Data for processing:
=== Section Start ===

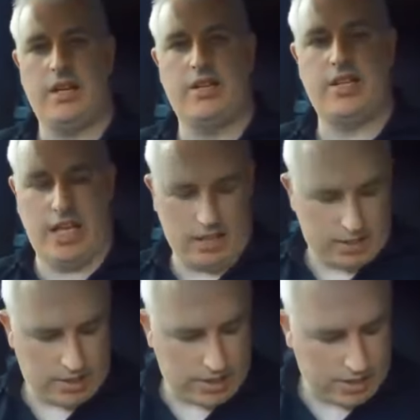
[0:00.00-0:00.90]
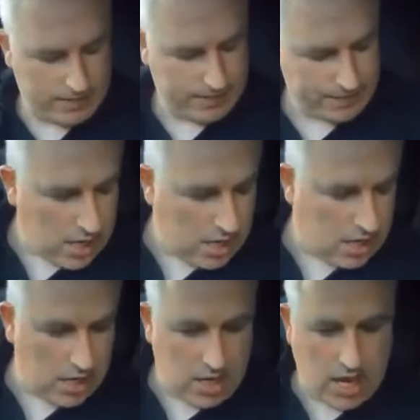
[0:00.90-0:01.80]
Silence.
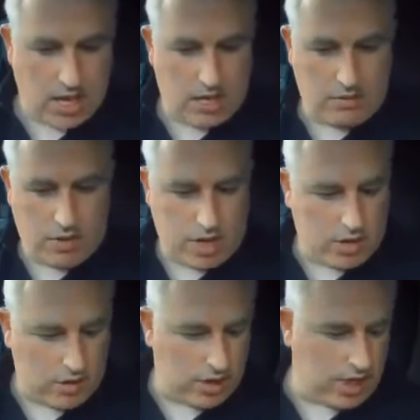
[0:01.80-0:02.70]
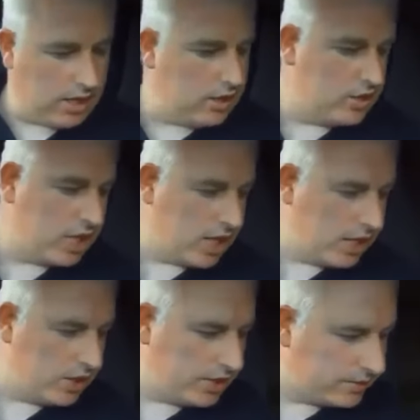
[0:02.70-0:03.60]
That running all day does your
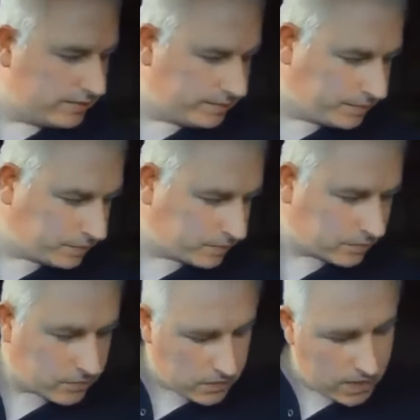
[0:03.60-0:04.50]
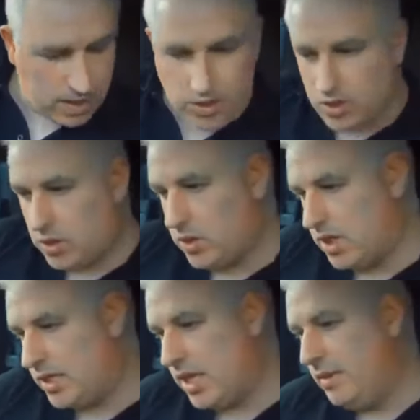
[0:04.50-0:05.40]
head in. So
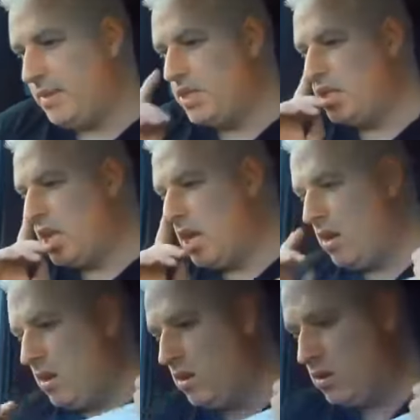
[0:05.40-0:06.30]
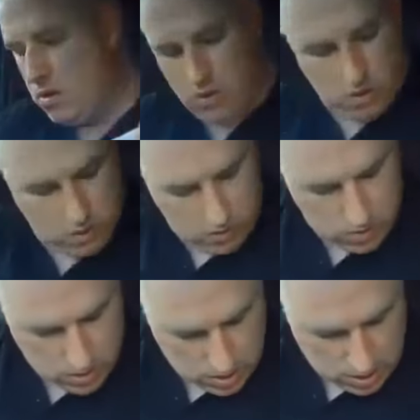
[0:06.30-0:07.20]
the time is
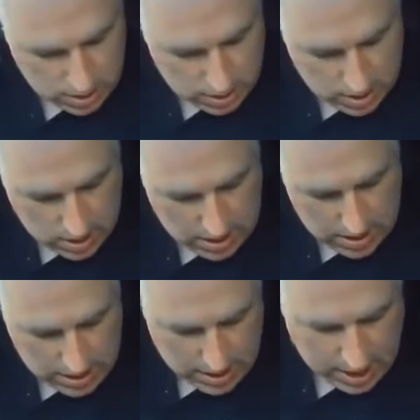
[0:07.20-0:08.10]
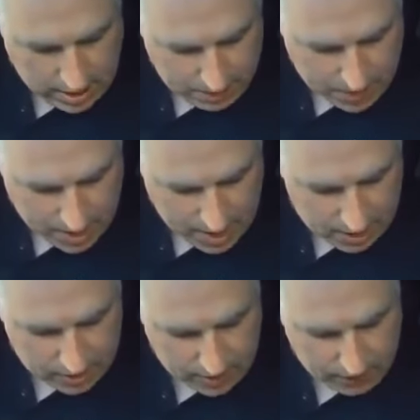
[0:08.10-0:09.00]
now
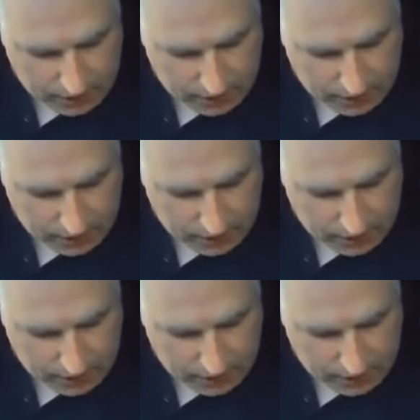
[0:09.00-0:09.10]
4:30.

=== Section End ===

Requirement: Transcribe every line from the one with "[0:01.80-0:02.70]" to the last line of the records above, exactly, excluding pictures.

Reply to the task:
[0:01.80-0:02.70]
[0:02.70-0:03.60]
That running all day does your
[0:03.60-0:04.50]
[0:04.50-0:05.40]
head in. So
[0:05.40-0:06.30]
[0:06.30-0:07.20]
the time is
[0:07.20-0:08.10]
[0:08.10-0:09.00]
now
[0:09.00-0:09.10]
4:30.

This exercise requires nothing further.